The JoyHog staffers got together over Brie and a bottle of wine on a recent afternoon and we piled up some of the goods that having been coming in over the last few weeks. While nothing is quite as sexy as the “banned books” list from the local church, these little delights should be enough to tide us over until the Holiday movies come busting out all over…
“The 9/11 Report: A Graphic Adaptation” by Sid Jacobson and Ernie Colón
I first heard the FSG was publishing this book back in the spring, and I must say, it’s quite clever. Adapting the 9/11 report as if it were “The Matrix” or something… There was certainly something about that day that made it seem very fantastical, so this volume only accentuates that.
“500 Great Books for Teens” by Anita Silvey
Yes, these books ARE great for teens, but I must admit that I was at the local IHOP, when I should having been pawing through some of the classics, so it works for the Generation Y set as well. From “I Know Why the Caged Bird Sings,” “Lord of the Flies” and “A Separate Peace” (duh) to stuff like “Atonement” and “The Shadow of the Wind.” A very contemporary list, but good to have at the ready.
“Aftermath: Unseen 9/11 Photos by a New York City Cop” by John Botte
These gritty black and whites show the images of the day in a manner that doesn’t make you look away. Not quite as disturbing as the colour shots printed in the weekly glossies just after the 11th, but these are still pretty effective. A beautifully printed book, Botte offers a few sentences here and there, but mostly lets the pictures tell the story.
“Paint it Black” by Janet Fitch
From the author of “White Oleander” comes a new novel about a lost love and a dreamer searching for the life she almost had. Sounds about as cheerful as the last one, but we’ll have to see for ourselves, won’t we?
“The Town that Forgot How to Breathe” by Kenneth J. Harvey
Add this one to your list for Halloween reading. The title is, in fact, what the story is about, but then you’ve also got lots o’ creepiness washing up on the shore. Cool.
“Arrested Development – Season Three”
Might as well throw this great show a little cash since the network has stopped doing so. One of the best shows on television now only exists as paper and plastic. Now we can collectively watch the feature, “The Last Day on Location” as a nation, and collectively sigh and weep.
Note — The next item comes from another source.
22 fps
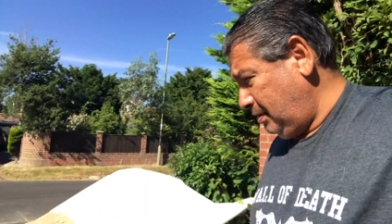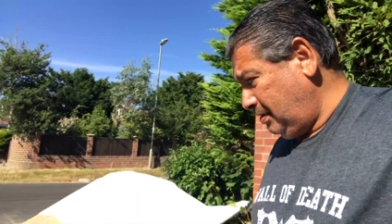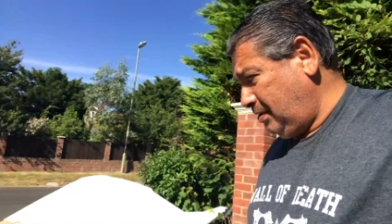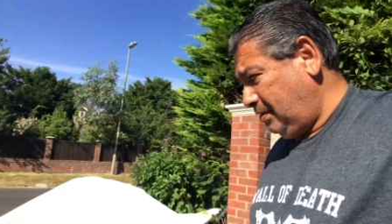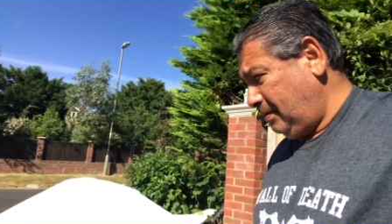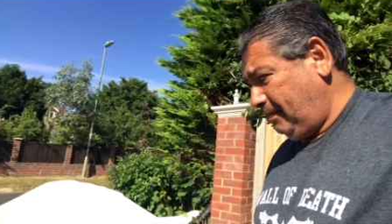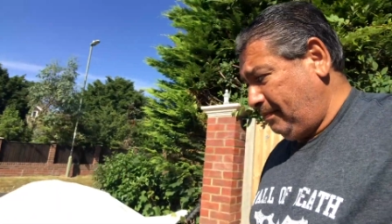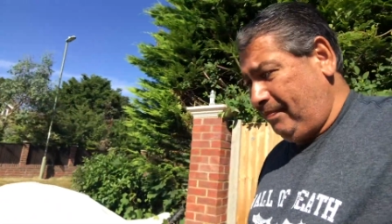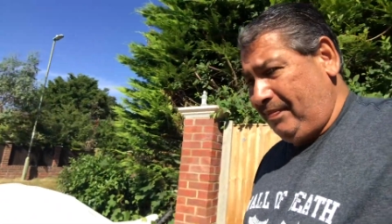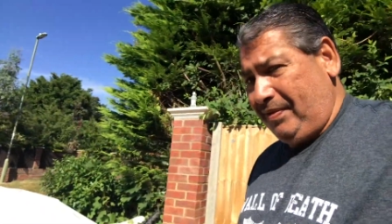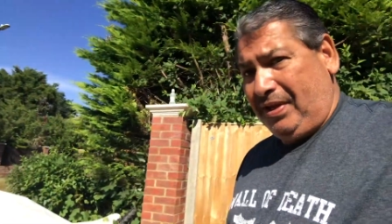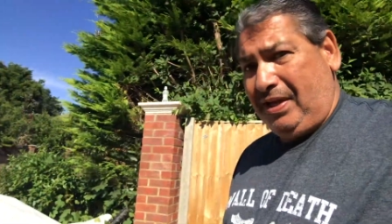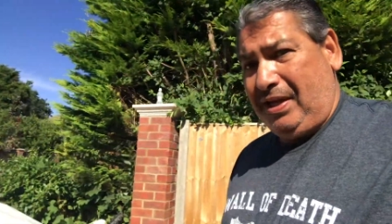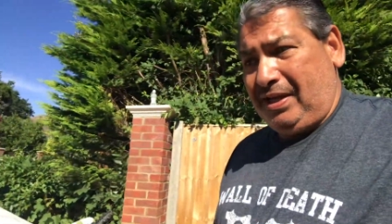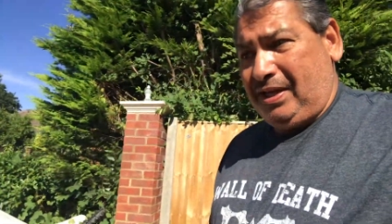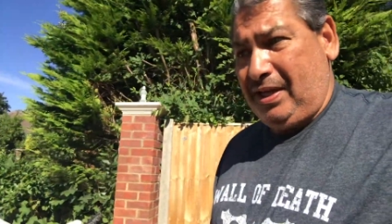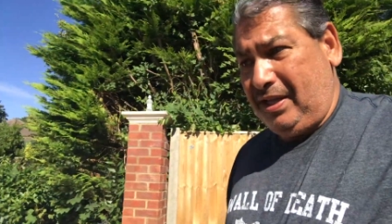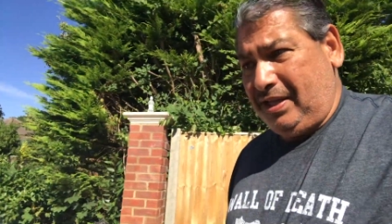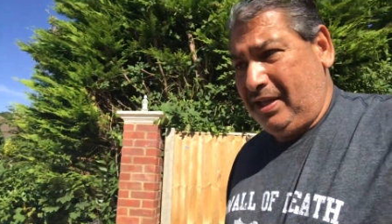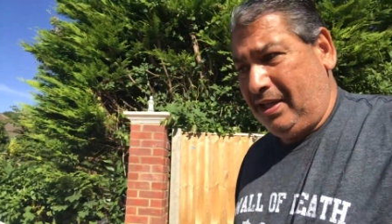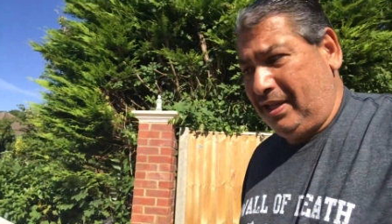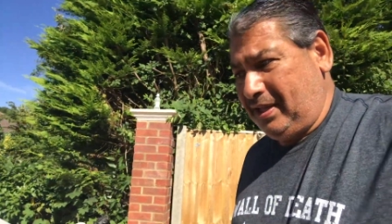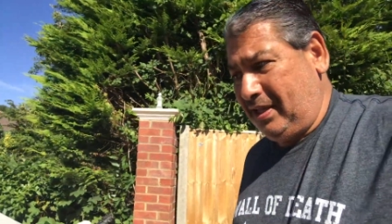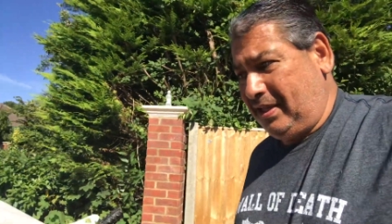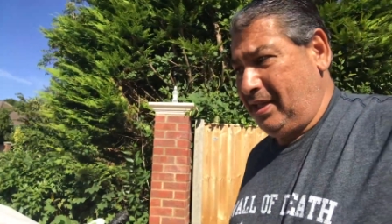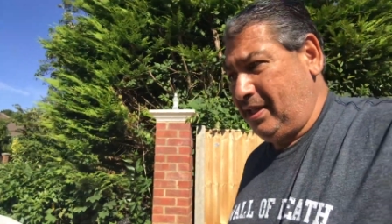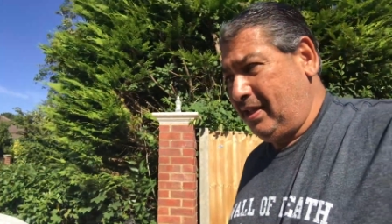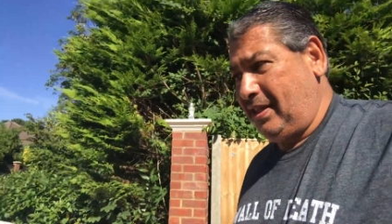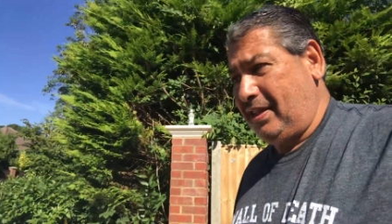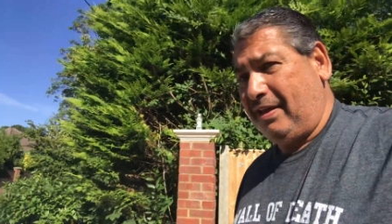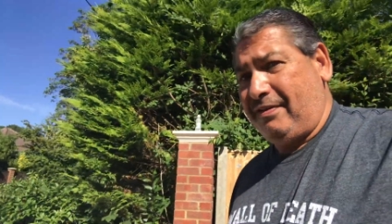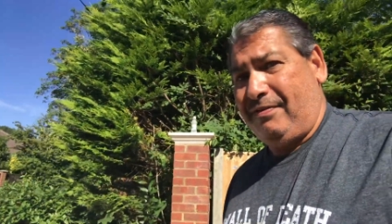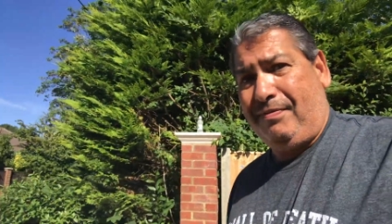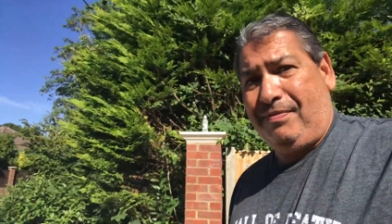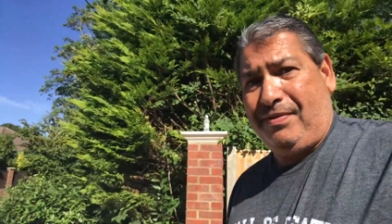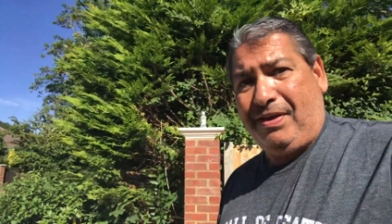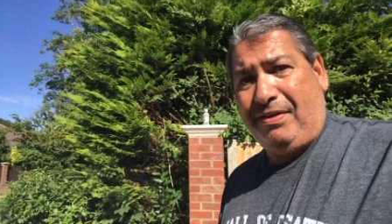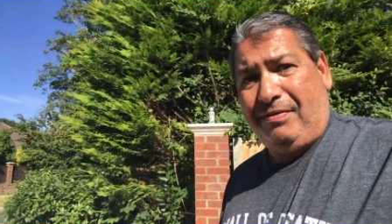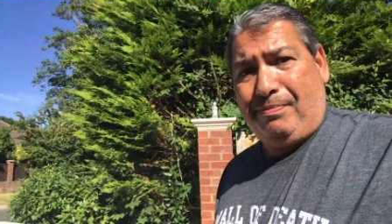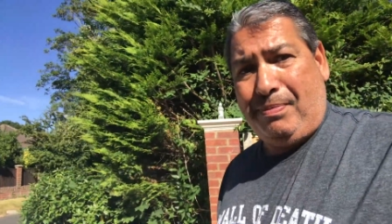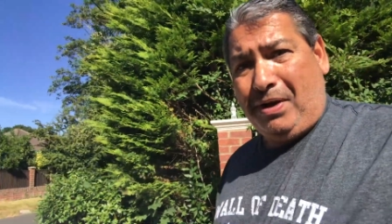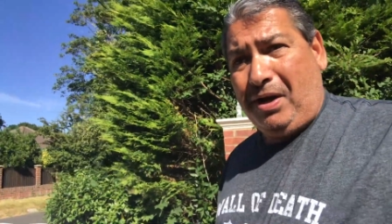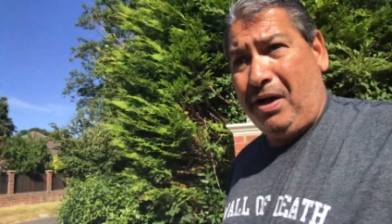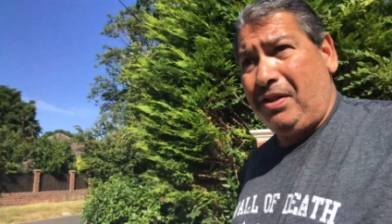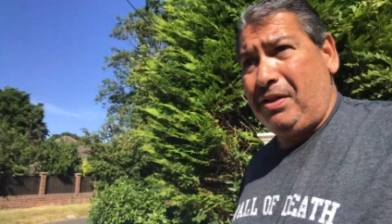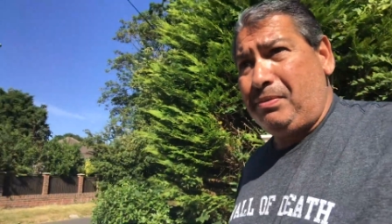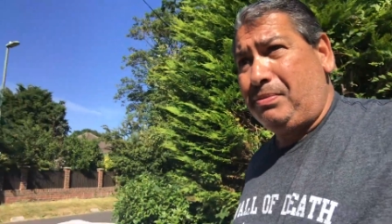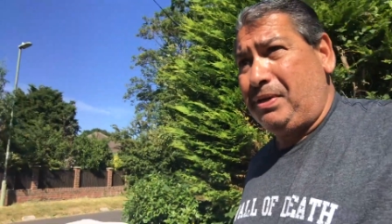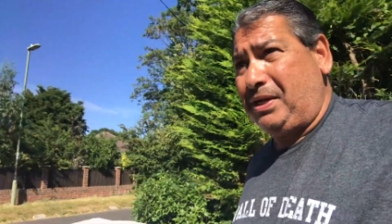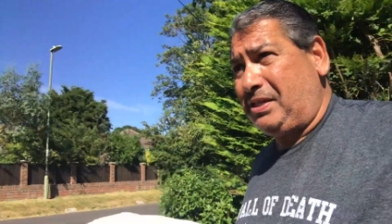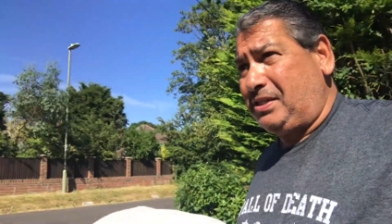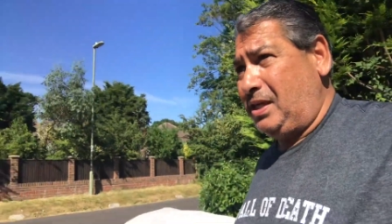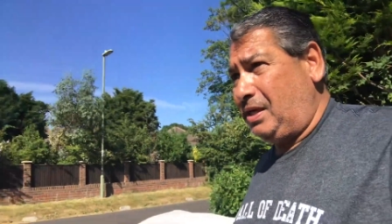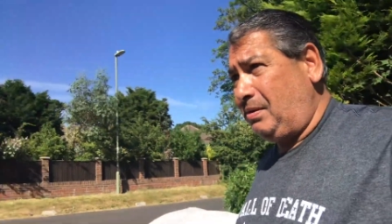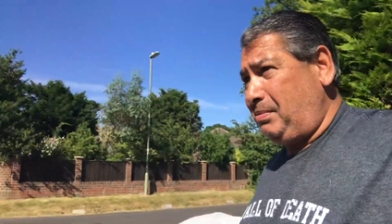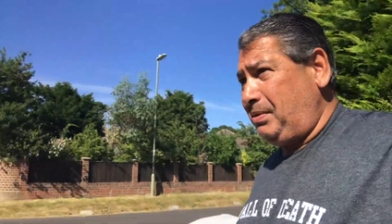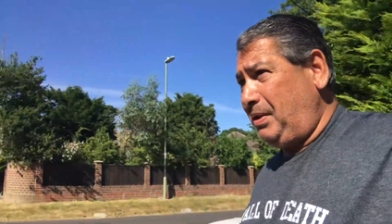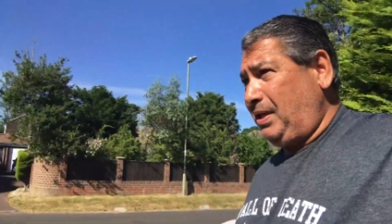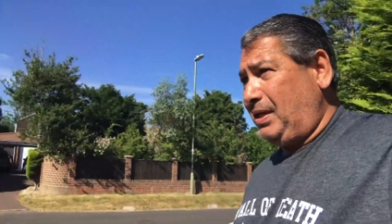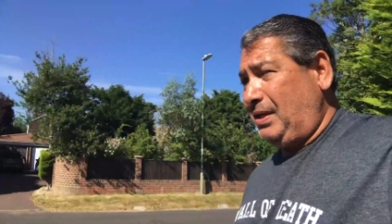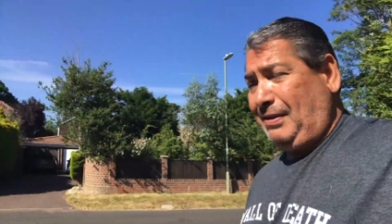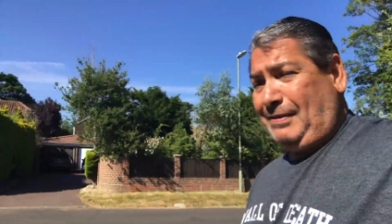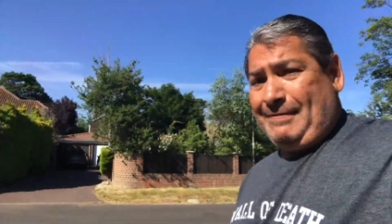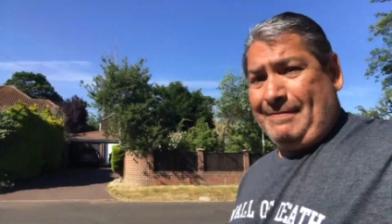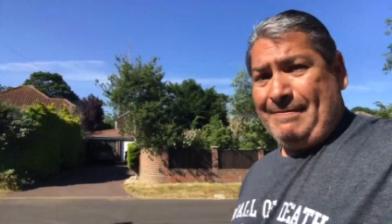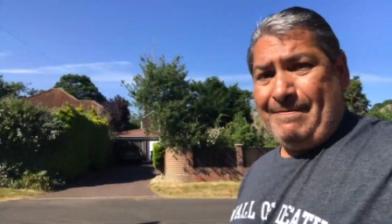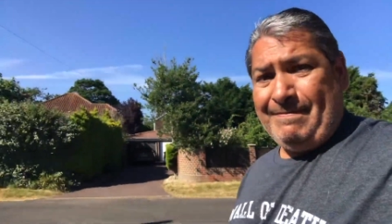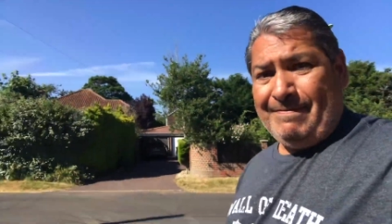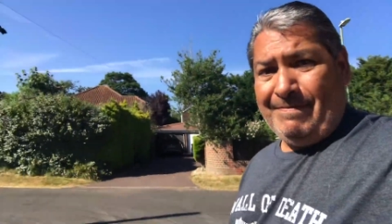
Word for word: Look. They've, they've piled the bricks up here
“Grey’s Anatomy: The Complete Second Season Uncut”
Okay, so I’m about a year behind with this show. Don’t tell me what happens! This is the must-own out of the whole spread…
“House: Season Two”
Ah, yes, the season of Sela Ward! For my primetime slots, this show takes a while to suck me in. Perhaps I am one of the few viewers who are immune to the charms of Mr. Hugh Laurie. Medical shows still rule though. Cops and doctors always save the day in tv-land.
“LOST: The Complete Second Season”
While the second season started to wear thin a bit, I must admit that I am ready for season three (as is my DVR). My review
“My Name is Earl: Season One”
You have to hand it to NBC. They delivered a truly original show with a stellar cast. 24 episodes of this concept about making right the wrongs is a little much, but the wonderful folks that tell the stories make it worth it (especially the sassy Ms. Jamie Priestly).
“The Office: Season Two”
While it may not be the BBC original, this show quickly found its feet and Steve Carell has officially entered the school of can-do-no-wrong.” Please note: Supporting cast is also brilliant.
L.L. Bean’s Heatwave Messenger Bags
For boys and girls, you can customize the colours on this stuff and make it your own. They’ve got lots o’ pockets and nooks and crannies on the inside for the various bells and whistles of back-to-school.